Research

Computational Neuroscience

When I was pursuing my Doctoral degree at NAIST, I worked on a computational approach to investigate thermal neuromodulation for epilepsy. I am generally interested in modelling mental and brain disorders and see if we can use the power of computation to understand them and look for solutions if there are any. Other fields of computational neuroscience are equally interesting such as the understanding of consciousness, memory, and the decision making process of the rational brain.

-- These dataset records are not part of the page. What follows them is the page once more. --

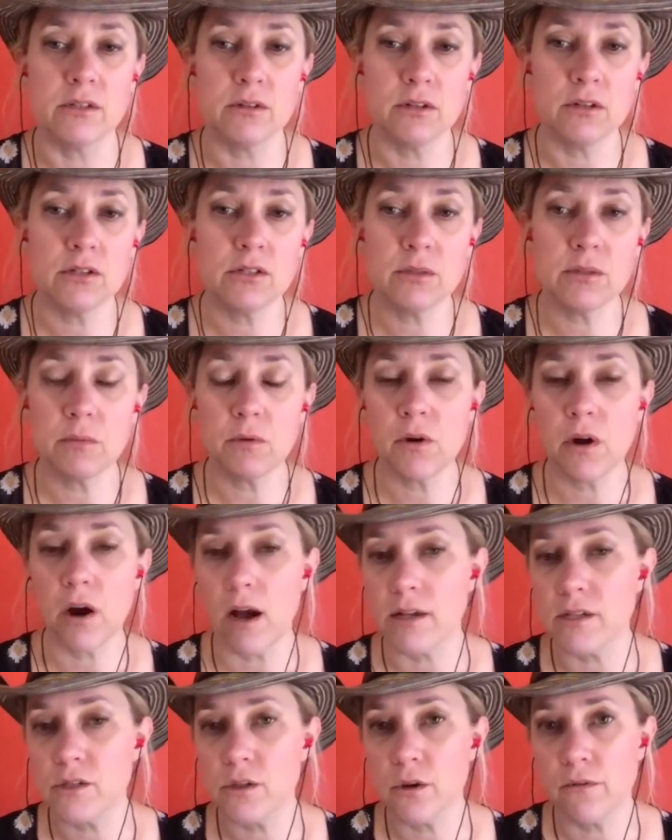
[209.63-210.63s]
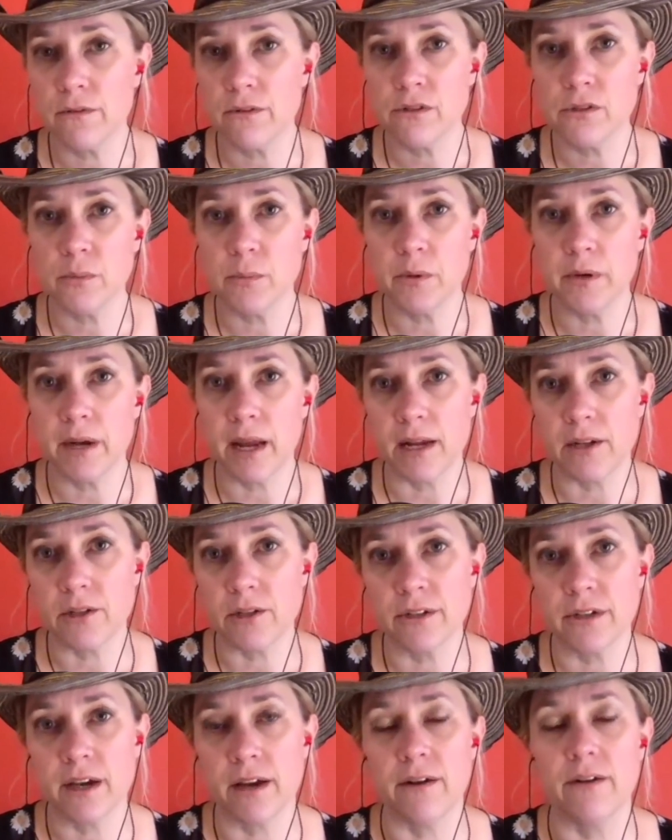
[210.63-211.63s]
So there's some crossover
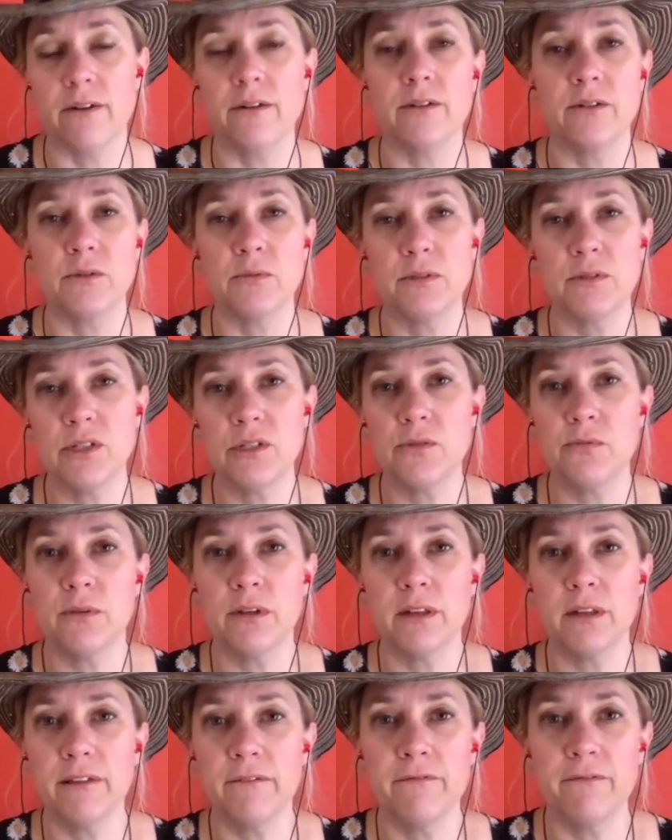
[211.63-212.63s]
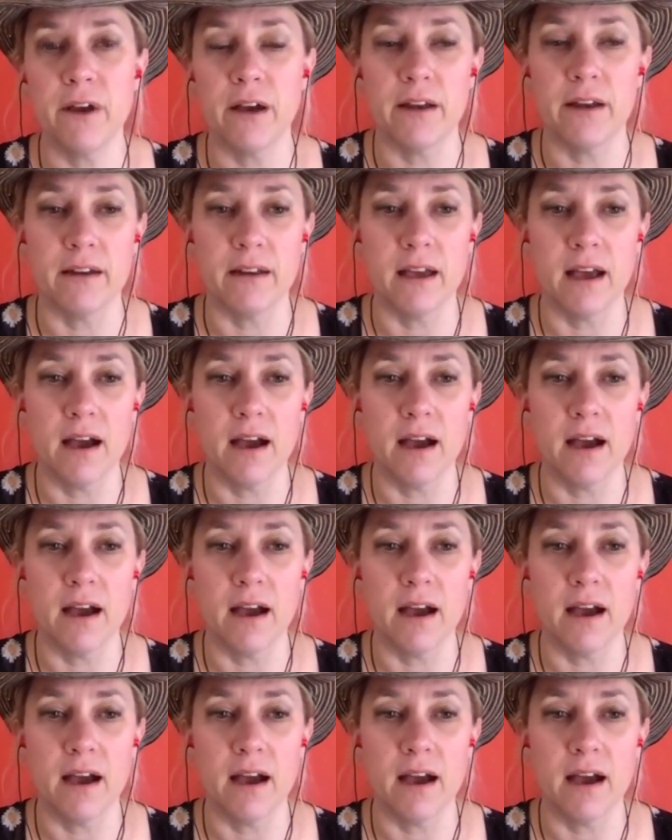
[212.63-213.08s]
supernatural characters, which is really fun.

Machine Learning Applications

While Google and others have already demonstrated big leaps in machine learning research, I believe that some if not every problem may need a tailor-fit solution such as in bioinformatics and other complex fields of research. Nevertheless, I believe that machine learning is the future tool of engineering if not already. At NAIST, every laboratory allots significant amount of time every year for students to master foundations of Machine Learning through reports and programming. Reference textbooks include PRML by Bishop, Machine Learning by Murphy, and ESL by Friedman.

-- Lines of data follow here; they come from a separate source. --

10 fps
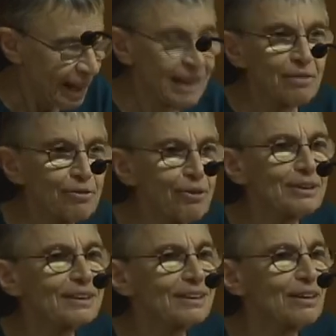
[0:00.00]
and the
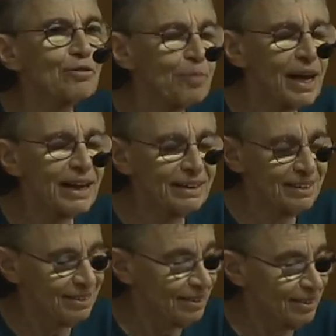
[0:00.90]
voice of
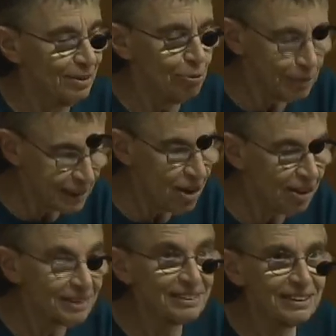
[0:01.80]
man was
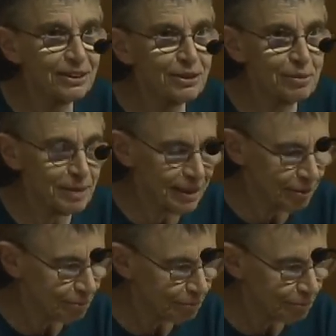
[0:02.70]
not dear to me.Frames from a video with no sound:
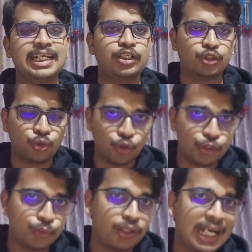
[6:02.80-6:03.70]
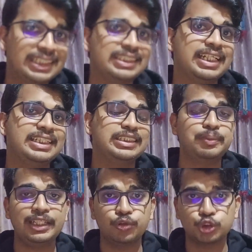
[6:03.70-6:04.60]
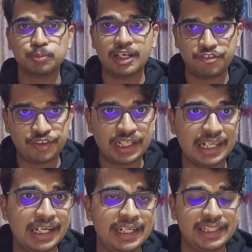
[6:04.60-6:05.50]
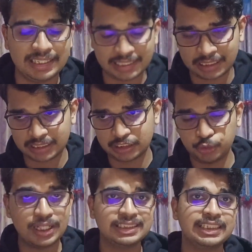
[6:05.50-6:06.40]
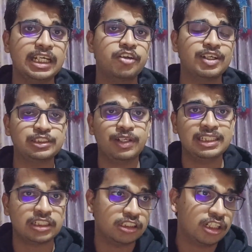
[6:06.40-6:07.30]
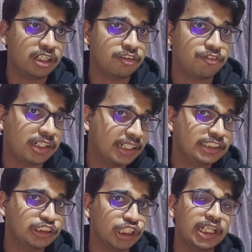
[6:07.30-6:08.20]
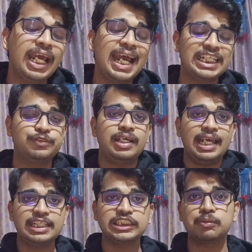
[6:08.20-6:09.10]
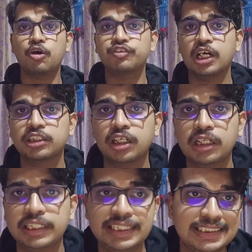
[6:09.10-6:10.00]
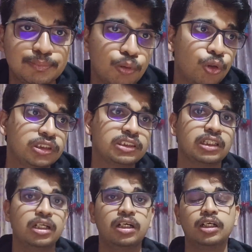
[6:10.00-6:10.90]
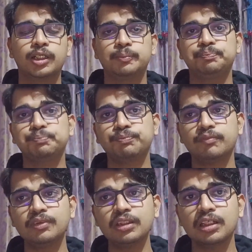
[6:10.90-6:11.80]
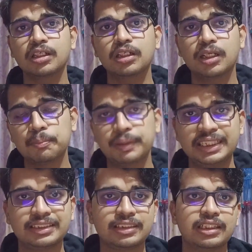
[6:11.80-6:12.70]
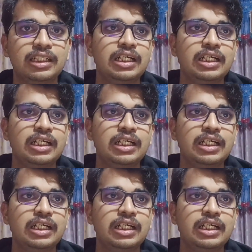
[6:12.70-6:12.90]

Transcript: I told you guys, is being used by FIDE, USCF, as well as other federation, as well as some of the other esports companies.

Dynamical Systems Modelling

What's so nice with differential equations is that it can model anything - predator-prey dynamics and the like, Hodgkin-Huxley neurons, and space exploration even. And even if the results are not accurate, they give you valuable insights about the problem. And oh, bifurcation studies - definitely hard but fascinatingly insightful.

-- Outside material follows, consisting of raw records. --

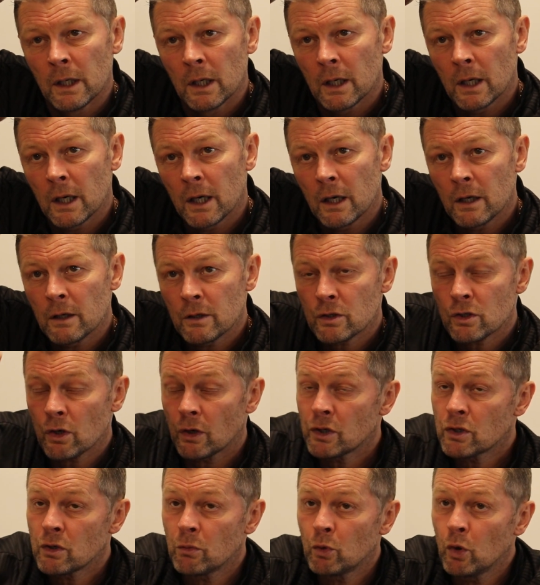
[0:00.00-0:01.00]

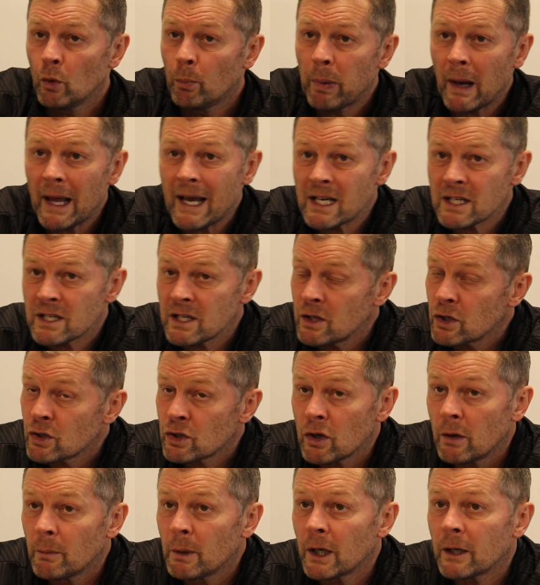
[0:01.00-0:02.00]
Signed some good players in the
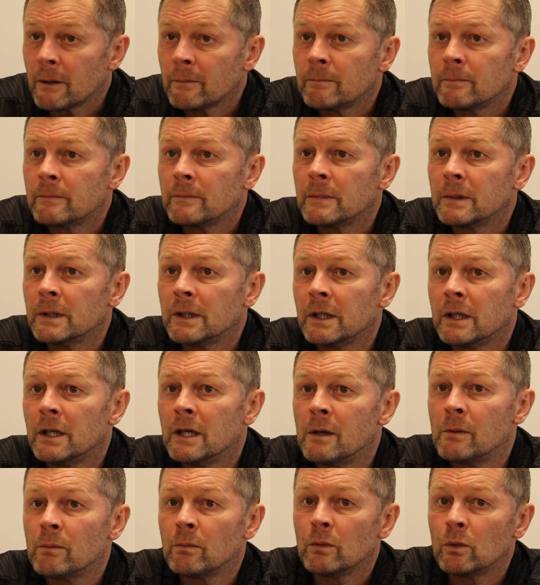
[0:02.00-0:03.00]
summer.
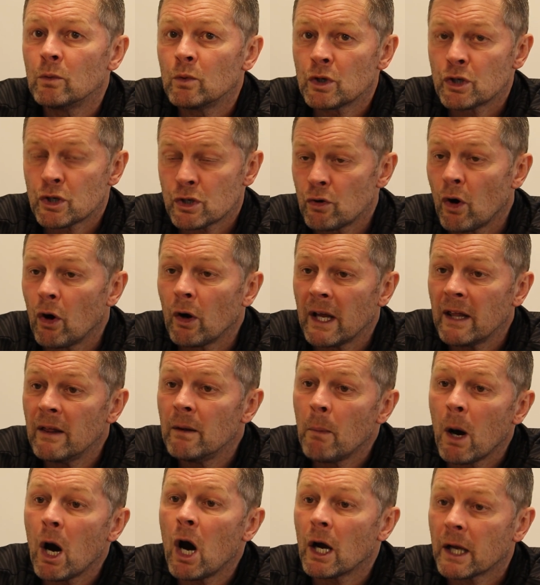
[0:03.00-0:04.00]
Were strong in
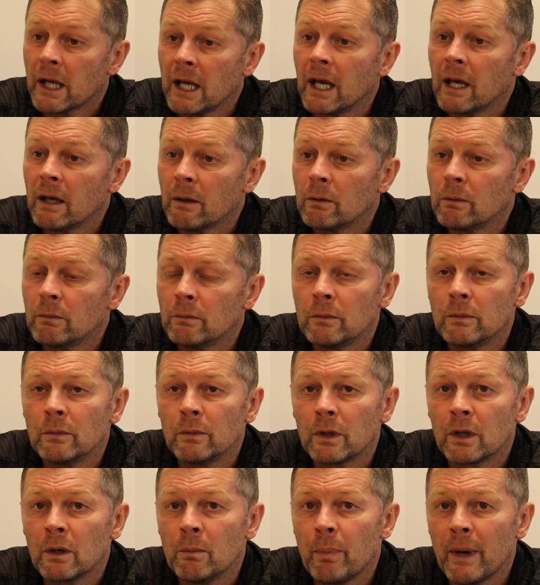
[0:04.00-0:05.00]
the market.
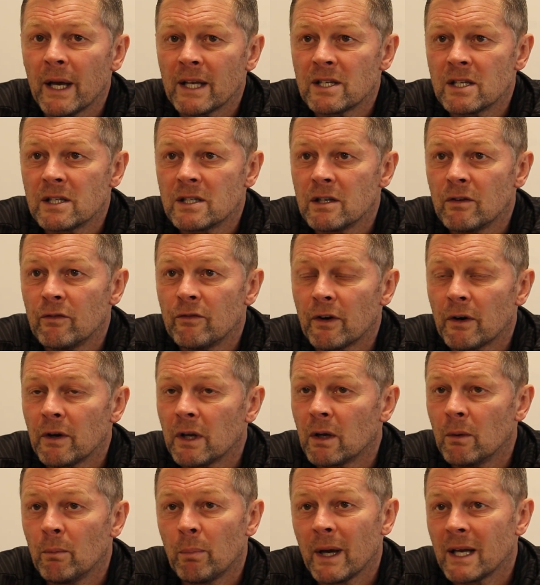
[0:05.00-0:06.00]
Were competitive,
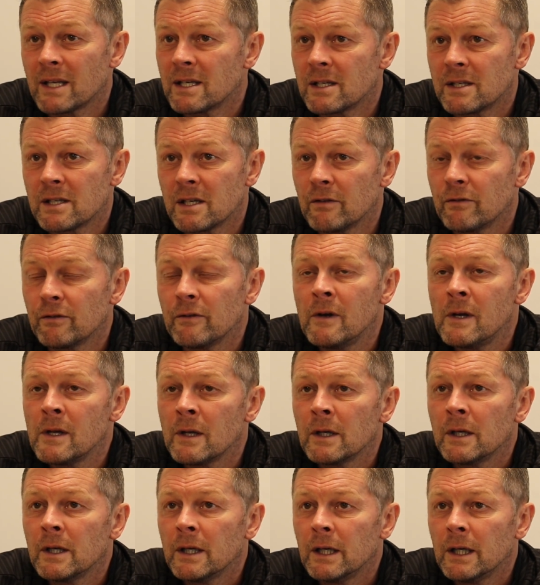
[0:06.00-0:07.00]
very competitive.
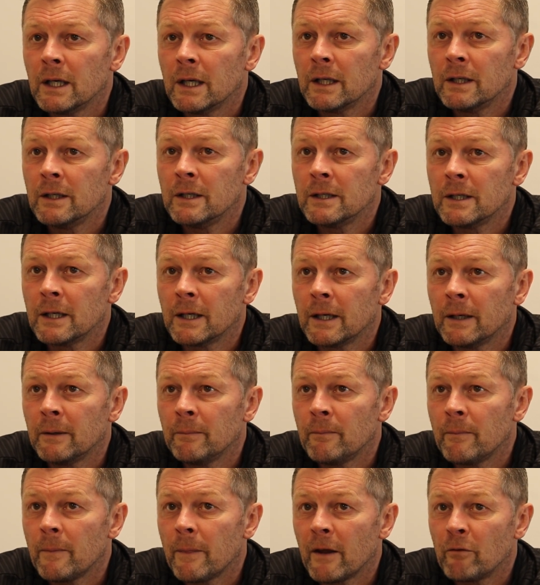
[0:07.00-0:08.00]

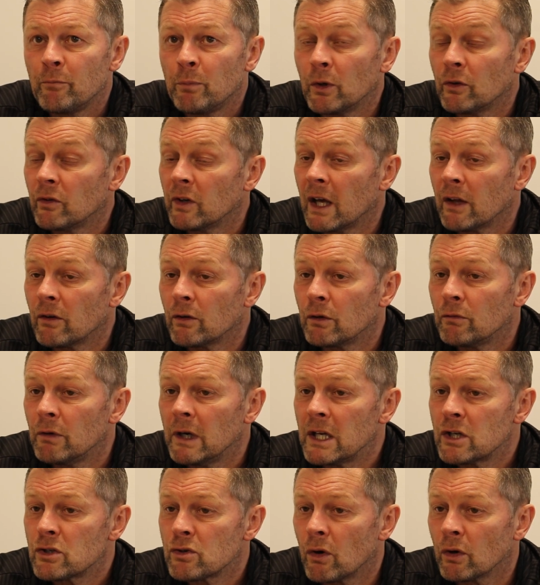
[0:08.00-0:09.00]
And they've put together a
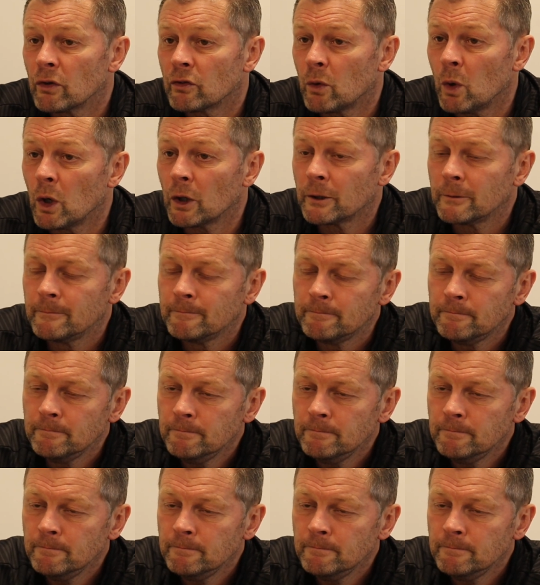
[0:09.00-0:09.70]
really strong squad.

Complex Systems Simulation

When the problem gets more complex and differential equations may not be suitable, you can always start from the building block - the agents. Agent-based simulation can basically investigate more complex dynamics using simplified rules on the agents moving in its local environment. Name it - traffic systems, pedestrian dynamics, social interactions, landslide, protein diffusion, galaxies?

Evolutionary Computing

I have always been fascinated with Genetic Algorithms and other evolutionary computational methods. While they lack solid proof that they work all the time, practically they seem to which may involve a lot of fine tuning. They are even used to optimize parameters of machine learning algorithms. Not all optimization problems are convex or anywhere near convex so as of the moment, we don't have the capability to perform such optimization and turn to them instead. I wonder, is this part of the evolutionary process?